§ Data extracts:
++++

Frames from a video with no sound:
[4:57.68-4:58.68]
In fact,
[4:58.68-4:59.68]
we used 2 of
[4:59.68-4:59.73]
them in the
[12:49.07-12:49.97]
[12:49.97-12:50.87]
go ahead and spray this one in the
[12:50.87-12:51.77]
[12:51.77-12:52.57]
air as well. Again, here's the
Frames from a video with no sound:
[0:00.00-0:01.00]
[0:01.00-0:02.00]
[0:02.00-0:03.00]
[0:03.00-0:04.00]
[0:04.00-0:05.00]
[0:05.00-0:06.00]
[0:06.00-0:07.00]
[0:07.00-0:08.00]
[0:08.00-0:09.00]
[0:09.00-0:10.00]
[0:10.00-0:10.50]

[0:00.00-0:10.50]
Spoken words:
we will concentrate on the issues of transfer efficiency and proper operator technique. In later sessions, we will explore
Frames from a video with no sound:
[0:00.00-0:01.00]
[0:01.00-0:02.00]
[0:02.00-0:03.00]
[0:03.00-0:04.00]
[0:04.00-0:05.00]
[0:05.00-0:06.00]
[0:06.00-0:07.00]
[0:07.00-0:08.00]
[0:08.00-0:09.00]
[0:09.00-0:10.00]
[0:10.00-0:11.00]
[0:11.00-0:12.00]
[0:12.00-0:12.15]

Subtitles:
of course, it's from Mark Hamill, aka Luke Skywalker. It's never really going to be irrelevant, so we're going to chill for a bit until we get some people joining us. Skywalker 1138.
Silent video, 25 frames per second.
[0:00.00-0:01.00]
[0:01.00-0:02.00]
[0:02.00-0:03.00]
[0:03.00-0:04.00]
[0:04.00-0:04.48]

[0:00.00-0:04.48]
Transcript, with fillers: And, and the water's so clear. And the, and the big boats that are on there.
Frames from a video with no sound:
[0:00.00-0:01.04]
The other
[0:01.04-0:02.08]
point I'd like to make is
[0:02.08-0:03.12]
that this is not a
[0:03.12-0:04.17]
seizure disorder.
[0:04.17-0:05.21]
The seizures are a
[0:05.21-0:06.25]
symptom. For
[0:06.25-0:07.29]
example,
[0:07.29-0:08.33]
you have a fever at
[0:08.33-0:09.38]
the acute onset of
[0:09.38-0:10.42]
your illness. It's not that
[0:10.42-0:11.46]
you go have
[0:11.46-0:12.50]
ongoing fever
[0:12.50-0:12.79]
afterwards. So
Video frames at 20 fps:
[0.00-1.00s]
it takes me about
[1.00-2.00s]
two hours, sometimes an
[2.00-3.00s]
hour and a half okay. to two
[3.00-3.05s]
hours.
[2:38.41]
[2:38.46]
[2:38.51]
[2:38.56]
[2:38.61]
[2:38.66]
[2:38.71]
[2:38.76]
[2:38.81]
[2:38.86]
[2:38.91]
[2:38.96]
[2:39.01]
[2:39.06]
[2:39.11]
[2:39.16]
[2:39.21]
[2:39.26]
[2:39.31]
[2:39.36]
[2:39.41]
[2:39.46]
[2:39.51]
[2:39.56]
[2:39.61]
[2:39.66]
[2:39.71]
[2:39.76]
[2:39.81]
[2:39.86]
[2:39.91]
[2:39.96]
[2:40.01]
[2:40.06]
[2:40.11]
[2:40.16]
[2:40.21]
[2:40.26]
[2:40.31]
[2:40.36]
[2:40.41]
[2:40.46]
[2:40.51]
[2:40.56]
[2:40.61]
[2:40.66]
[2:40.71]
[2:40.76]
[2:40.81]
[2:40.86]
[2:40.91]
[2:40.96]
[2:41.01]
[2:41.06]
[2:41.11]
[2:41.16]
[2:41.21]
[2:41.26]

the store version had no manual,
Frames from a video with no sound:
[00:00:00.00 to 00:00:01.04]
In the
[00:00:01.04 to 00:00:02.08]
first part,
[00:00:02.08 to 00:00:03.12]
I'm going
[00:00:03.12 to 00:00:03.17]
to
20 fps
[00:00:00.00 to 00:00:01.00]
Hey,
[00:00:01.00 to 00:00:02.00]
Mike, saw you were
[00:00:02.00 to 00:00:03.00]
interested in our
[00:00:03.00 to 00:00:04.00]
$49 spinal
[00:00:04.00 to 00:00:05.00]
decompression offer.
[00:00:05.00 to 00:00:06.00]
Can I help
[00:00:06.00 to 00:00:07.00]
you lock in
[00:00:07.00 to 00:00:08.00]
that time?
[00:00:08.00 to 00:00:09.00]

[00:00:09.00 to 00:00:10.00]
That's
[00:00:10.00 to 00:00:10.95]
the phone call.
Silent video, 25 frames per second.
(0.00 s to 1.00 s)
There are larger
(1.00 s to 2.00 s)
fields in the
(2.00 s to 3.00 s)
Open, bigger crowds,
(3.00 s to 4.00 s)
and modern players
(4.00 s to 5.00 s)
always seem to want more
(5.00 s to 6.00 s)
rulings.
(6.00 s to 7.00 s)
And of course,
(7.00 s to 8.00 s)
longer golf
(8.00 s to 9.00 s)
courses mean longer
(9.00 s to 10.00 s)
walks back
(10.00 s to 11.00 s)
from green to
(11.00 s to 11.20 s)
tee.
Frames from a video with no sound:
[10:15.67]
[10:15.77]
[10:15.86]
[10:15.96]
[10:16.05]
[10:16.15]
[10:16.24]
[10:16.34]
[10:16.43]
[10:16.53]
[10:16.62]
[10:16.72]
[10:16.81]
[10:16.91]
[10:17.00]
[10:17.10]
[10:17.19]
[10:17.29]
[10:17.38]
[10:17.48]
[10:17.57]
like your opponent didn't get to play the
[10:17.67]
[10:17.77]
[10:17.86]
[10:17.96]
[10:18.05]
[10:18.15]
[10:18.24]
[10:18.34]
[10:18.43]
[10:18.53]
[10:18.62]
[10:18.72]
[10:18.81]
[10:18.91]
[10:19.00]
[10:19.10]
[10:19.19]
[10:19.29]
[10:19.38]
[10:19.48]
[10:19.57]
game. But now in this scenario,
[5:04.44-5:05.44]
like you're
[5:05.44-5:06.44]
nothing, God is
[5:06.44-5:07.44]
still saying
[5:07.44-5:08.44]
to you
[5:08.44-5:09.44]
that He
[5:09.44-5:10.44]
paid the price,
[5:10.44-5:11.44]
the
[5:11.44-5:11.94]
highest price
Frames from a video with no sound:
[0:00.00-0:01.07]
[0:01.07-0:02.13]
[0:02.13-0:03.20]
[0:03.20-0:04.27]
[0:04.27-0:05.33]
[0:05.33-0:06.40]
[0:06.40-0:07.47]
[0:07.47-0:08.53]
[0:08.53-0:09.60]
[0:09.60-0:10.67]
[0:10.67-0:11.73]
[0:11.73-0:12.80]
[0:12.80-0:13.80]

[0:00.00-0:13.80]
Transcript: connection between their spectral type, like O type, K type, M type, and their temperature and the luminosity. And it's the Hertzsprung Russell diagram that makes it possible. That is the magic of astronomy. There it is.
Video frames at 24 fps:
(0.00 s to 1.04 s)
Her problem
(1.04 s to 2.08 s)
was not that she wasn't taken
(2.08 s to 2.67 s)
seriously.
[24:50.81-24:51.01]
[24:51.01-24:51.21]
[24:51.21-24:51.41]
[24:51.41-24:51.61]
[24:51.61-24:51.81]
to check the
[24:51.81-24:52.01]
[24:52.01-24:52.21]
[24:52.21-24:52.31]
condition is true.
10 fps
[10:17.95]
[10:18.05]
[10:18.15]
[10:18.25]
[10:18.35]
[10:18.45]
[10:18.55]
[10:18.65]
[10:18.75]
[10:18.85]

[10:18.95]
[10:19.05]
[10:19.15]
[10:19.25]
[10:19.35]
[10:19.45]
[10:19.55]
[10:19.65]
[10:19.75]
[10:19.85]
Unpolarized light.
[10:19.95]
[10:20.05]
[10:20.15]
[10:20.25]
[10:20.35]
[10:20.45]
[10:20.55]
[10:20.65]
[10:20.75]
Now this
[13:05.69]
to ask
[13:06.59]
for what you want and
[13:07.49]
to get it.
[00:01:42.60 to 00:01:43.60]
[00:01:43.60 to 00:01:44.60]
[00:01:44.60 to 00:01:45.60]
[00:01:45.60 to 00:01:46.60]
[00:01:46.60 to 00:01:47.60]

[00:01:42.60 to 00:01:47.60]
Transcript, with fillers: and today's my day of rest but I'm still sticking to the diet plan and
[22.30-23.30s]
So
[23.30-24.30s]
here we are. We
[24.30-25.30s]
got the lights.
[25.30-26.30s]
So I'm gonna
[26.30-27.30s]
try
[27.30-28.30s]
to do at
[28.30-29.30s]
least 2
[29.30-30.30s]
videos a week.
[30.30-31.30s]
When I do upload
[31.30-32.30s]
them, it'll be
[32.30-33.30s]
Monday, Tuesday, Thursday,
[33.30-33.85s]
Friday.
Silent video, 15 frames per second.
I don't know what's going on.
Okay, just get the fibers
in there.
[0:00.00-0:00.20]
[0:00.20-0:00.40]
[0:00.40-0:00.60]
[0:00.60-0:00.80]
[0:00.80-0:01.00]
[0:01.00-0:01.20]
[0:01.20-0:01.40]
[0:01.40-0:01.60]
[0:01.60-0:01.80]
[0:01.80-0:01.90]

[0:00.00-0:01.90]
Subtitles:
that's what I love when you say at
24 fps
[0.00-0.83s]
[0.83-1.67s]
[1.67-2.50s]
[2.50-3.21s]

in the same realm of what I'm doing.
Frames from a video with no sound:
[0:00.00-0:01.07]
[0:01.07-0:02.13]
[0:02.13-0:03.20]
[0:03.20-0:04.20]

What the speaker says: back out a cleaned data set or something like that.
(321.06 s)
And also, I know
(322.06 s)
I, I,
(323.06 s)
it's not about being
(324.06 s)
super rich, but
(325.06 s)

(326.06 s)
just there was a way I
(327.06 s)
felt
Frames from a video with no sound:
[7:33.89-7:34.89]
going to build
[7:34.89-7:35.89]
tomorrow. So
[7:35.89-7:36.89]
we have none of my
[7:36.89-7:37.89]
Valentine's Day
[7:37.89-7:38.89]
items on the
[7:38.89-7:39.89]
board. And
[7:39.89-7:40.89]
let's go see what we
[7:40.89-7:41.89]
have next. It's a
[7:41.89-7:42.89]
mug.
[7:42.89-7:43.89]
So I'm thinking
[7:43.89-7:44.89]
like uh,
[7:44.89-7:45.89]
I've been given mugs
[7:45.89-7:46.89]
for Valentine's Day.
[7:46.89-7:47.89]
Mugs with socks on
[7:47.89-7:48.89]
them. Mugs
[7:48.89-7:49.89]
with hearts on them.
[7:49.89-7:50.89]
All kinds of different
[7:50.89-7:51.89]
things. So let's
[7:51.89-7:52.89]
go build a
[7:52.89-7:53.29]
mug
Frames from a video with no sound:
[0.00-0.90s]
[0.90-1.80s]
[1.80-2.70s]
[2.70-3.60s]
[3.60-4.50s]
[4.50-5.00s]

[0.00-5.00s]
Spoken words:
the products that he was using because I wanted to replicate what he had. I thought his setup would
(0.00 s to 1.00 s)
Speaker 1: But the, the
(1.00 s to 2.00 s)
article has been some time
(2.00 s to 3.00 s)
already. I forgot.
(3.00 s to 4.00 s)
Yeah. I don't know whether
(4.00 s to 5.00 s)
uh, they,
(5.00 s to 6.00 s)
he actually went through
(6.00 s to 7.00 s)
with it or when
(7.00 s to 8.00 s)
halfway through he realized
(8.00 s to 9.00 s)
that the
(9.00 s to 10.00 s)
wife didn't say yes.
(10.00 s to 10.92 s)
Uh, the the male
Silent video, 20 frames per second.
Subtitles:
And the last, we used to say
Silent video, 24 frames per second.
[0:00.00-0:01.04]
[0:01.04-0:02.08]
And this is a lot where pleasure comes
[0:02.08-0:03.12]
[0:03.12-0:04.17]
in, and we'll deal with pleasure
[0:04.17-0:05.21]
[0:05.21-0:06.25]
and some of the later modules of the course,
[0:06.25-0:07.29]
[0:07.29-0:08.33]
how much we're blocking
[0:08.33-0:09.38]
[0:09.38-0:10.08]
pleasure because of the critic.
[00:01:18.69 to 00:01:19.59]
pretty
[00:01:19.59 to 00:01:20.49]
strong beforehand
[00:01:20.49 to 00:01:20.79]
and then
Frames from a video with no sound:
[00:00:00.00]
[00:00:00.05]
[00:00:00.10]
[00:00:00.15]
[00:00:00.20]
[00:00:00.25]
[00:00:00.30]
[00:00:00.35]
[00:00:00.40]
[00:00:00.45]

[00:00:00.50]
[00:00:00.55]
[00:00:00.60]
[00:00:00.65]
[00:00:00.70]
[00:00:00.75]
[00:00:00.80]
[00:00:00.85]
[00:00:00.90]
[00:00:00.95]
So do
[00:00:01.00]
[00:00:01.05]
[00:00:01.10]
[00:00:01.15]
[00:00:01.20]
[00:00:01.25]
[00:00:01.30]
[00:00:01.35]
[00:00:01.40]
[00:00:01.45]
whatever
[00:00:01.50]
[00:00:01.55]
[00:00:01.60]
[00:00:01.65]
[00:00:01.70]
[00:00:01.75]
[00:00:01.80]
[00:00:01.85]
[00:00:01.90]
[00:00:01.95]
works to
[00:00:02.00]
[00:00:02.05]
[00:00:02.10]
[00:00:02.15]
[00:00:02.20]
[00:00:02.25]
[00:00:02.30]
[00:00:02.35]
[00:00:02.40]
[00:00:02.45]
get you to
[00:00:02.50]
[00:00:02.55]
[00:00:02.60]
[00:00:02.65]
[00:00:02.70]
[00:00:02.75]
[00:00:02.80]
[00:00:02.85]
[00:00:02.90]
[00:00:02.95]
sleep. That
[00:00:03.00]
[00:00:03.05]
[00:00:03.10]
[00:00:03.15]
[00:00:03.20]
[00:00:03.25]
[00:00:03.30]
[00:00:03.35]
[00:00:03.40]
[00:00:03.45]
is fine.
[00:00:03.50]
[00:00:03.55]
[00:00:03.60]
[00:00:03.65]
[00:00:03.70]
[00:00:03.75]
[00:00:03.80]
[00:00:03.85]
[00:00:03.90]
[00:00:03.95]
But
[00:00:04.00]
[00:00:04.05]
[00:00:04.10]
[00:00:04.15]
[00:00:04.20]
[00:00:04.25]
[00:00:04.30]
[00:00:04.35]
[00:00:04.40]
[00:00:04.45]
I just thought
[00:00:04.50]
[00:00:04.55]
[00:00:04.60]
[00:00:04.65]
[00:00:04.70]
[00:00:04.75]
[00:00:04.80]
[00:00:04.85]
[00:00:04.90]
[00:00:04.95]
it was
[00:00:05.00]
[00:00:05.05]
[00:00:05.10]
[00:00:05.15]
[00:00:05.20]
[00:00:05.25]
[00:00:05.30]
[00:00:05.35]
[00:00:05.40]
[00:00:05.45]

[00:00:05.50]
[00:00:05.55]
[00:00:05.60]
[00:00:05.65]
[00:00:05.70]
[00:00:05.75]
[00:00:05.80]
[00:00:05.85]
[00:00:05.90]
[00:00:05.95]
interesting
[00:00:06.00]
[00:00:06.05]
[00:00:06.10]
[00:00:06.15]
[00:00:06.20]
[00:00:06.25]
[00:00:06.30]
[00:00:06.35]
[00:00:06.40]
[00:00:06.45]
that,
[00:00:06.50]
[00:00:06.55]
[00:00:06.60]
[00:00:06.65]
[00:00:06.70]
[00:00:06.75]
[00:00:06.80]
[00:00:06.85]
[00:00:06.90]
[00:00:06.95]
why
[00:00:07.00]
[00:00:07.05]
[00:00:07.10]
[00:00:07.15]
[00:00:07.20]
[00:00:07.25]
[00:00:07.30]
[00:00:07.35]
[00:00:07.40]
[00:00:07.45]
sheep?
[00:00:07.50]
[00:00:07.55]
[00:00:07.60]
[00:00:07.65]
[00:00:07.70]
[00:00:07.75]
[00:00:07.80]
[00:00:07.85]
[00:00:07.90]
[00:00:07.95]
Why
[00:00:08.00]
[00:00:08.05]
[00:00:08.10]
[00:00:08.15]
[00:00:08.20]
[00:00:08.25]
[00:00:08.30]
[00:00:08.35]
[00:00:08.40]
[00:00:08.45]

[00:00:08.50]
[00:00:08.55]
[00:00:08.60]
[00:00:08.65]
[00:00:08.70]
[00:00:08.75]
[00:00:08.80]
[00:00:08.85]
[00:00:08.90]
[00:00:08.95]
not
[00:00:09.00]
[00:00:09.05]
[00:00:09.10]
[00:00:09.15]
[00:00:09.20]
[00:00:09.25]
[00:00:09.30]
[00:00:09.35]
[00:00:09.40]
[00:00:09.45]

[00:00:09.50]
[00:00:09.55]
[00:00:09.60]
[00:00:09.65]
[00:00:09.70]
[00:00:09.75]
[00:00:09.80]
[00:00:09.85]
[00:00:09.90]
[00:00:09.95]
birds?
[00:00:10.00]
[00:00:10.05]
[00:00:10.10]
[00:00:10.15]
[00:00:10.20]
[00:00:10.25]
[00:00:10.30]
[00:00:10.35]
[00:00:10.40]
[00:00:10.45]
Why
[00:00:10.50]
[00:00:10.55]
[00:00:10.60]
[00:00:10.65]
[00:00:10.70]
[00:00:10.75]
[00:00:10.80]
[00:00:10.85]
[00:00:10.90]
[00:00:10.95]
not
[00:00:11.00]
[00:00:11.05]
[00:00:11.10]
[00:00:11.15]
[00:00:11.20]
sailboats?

++++

§ Exercise description:
Across the records above, show each line containing the word "fillers".

§ Solved problem:
Transcript, with fillers: And, and the water's so clear. And the, and the big boats that are on there.
Transcript, with fillers: and today's my day of rest but I'm still sticking to the diet plan and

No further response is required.